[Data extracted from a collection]
----
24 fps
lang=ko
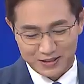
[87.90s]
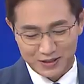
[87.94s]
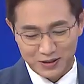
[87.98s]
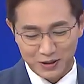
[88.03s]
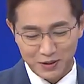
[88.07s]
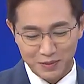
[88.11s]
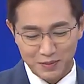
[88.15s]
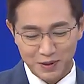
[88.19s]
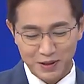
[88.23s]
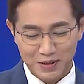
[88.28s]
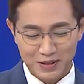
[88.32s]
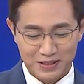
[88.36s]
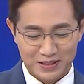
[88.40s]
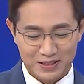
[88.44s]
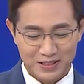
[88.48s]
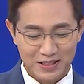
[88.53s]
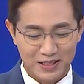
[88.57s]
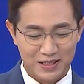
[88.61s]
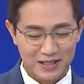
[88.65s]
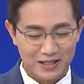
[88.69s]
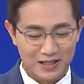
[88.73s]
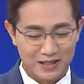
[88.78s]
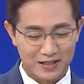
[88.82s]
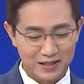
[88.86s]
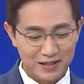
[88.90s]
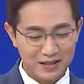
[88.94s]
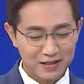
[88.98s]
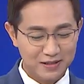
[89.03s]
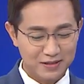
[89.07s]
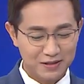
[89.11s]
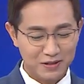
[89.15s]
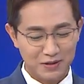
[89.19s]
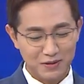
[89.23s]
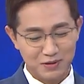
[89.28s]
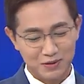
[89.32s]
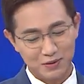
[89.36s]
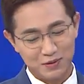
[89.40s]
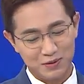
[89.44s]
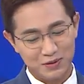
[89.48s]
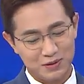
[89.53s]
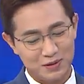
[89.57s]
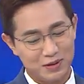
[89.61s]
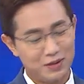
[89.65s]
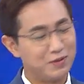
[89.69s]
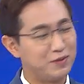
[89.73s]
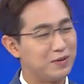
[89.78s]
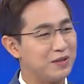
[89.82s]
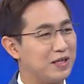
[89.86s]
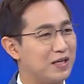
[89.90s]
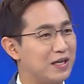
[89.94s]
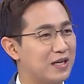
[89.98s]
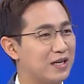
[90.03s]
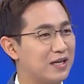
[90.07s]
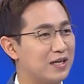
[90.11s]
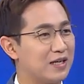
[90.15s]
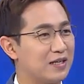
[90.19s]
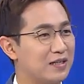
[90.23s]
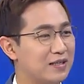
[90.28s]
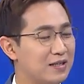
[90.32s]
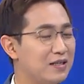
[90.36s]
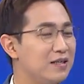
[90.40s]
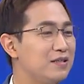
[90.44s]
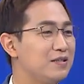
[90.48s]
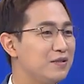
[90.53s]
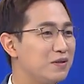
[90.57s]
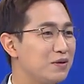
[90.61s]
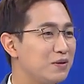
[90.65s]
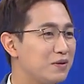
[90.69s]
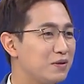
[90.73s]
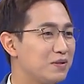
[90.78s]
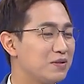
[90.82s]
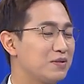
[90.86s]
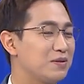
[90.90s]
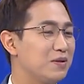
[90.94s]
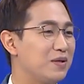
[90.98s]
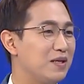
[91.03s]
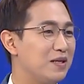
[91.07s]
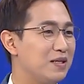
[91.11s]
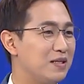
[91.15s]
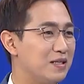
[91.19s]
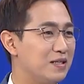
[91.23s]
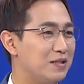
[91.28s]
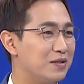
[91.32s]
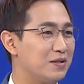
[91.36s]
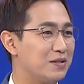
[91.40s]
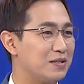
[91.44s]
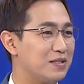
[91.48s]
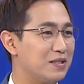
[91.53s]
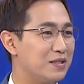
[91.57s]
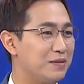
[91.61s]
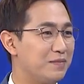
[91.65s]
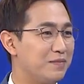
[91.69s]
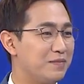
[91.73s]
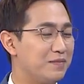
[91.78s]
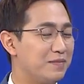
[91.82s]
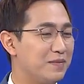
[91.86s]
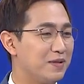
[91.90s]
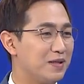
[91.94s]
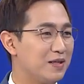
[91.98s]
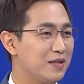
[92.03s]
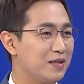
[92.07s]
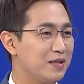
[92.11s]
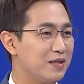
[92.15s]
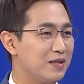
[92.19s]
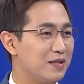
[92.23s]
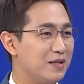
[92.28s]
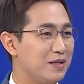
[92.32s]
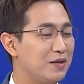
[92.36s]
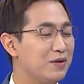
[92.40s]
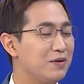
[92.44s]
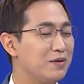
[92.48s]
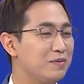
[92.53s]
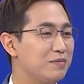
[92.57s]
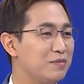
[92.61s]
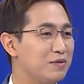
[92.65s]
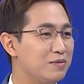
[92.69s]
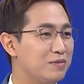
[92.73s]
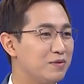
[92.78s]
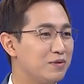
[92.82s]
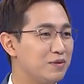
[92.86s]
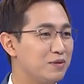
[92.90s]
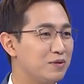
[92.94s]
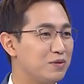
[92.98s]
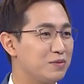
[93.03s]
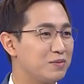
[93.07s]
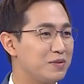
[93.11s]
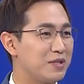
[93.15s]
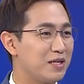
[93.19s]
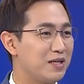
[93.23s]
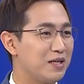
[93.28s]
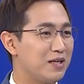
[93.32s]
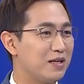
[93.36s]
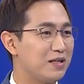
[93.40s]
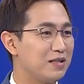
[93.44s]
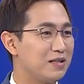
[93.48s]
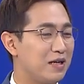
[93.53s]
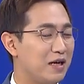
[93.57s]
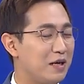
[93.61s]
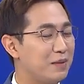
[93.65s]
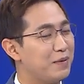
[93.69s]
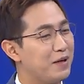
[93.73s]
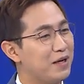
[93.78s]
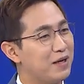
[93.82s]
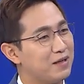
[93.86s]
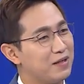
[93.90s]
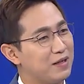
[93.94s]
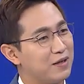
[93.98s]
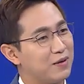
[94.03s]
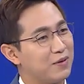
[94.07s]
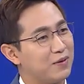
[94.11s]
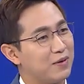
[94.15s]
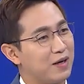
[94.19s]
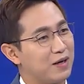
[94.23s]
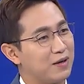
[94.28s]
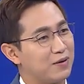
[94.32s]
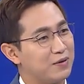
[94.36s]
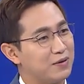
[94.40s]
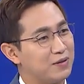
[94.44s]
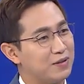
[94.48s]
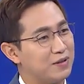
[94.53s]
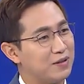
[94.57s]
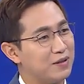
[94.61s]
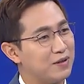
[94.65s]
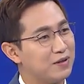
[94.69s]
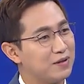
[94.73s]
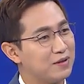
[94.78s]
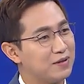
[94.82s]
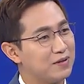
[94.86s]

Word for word: 그러면 이제 크리스천으로서의 리더십 이런 부분도 좀 생각을 해봐야 될 것 같거든요.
----
The data above must be reproduced exactly, without any of its pictures.

■ Answer to this problem
24 fps
lang=ko
[87.90s]
[87.94s]
[87.98s]
[88.03s]
[88.07s]
[88.11s]
[88.15s]
[88.19s]
[88.23s]
[88.28s]
[88.32s]
[88.36s]
[88.40s]
[88.44s]
[88.48s]
[88.53s]
[88.57s]
[88.61s]
[88.65s]
[88.69s]
[88.73s]
[88.78s]
[88.82s]
[88.86s]
[88.90s]
[88.94s]
[88.98s]
[89.03s]
[89.07s]
[89.11s]
[89.15s]
[89.19s]
[89.23s]
[89.28s]
[89.32s]
[89.36s]
[89.40s]
[89.44s]
[89.48s]
[89.53s]
[89.57s]
[89.61s]
[89.65s]
[89.69s]
[89.73s]
[89.78s]
[89.82s]
[89.86s]
[89.90s]
[89.94s]
[89.98s]
[90.03s]
[90.07s]
[90.11s]
[90.15s]
[90.19s]
[90.23s]
[90.28s]
[90.32s]
[90.36s]
[90.40s]
[90.44s]
[90.48s]
[90.53s]
[90.57s]
[90.61s]
[90.65s]
[90.69s]
[90.73s]
[90.78s]
[90.82s]
[90.86s]
[90.90s]
[90.94s]
[90.98s]
[91.03s]
[91.07s]
[91.11s]
[91.15s]
[91.19s]
[91.23s]
[91.28s]
[91.32s]
[91.36s]
[91.40s]
[91.44s]
[91.48s]
[91.53s]
[91.57s]
[91.61s]
[91.65s]
[91.69s]
[91.73s]
[91.78s]
[91.82s]
[91.86s]
[91.90s]
[91.94s]
[91.98s]
[92.03s]
[92.07s]
[92.11s]
[92.15s]
[92.19s]
[92.23s]
[92.28s]
[92.32s]
[92.36s]
[92.40s]
[92.44s]
[92.48s]
[92.53s]
[92.57s]
[92.61s]
[92.65s]
[92.69s]
[92.73s]
[92.78s]
[92.82s]
[92.86s]
[92.90s]
[92.94s]
[92.98s]
[93.03s]
[93.07s]
[93.11s]
[93.15s]
[93.19s]
[93.23s]
[93.28s]
[93.32s]
[93.36s]
[93.40s]
[93.44s]
[93.48s]
[93.53s]
[93.57s]
[93.61s]
[93.65s]
[93.69s]
[93.73s]
[93.78s]
[93.82s]
[93.86s]
[93.90s]
[93.94s]
[93.98s]
[94.03s]
[94.07s]
[94.11s]
[94.15s]
[94.19s]
[94.23s]
[94.28s]
[94.32s]
[94.36s]
[94.40s]
[94.44s]
[94.48s]
[94.53s]
[94.57s]
[94.61s]
[94.65s]
[94.69s]
[94.73s]
[94.78s]
[94.82s]
[94.86s]

Word for word: 그러면 이제 크리스천으로서의 리더십 이런 부분도 좀 생각을 해봐야 될 것 같거든요.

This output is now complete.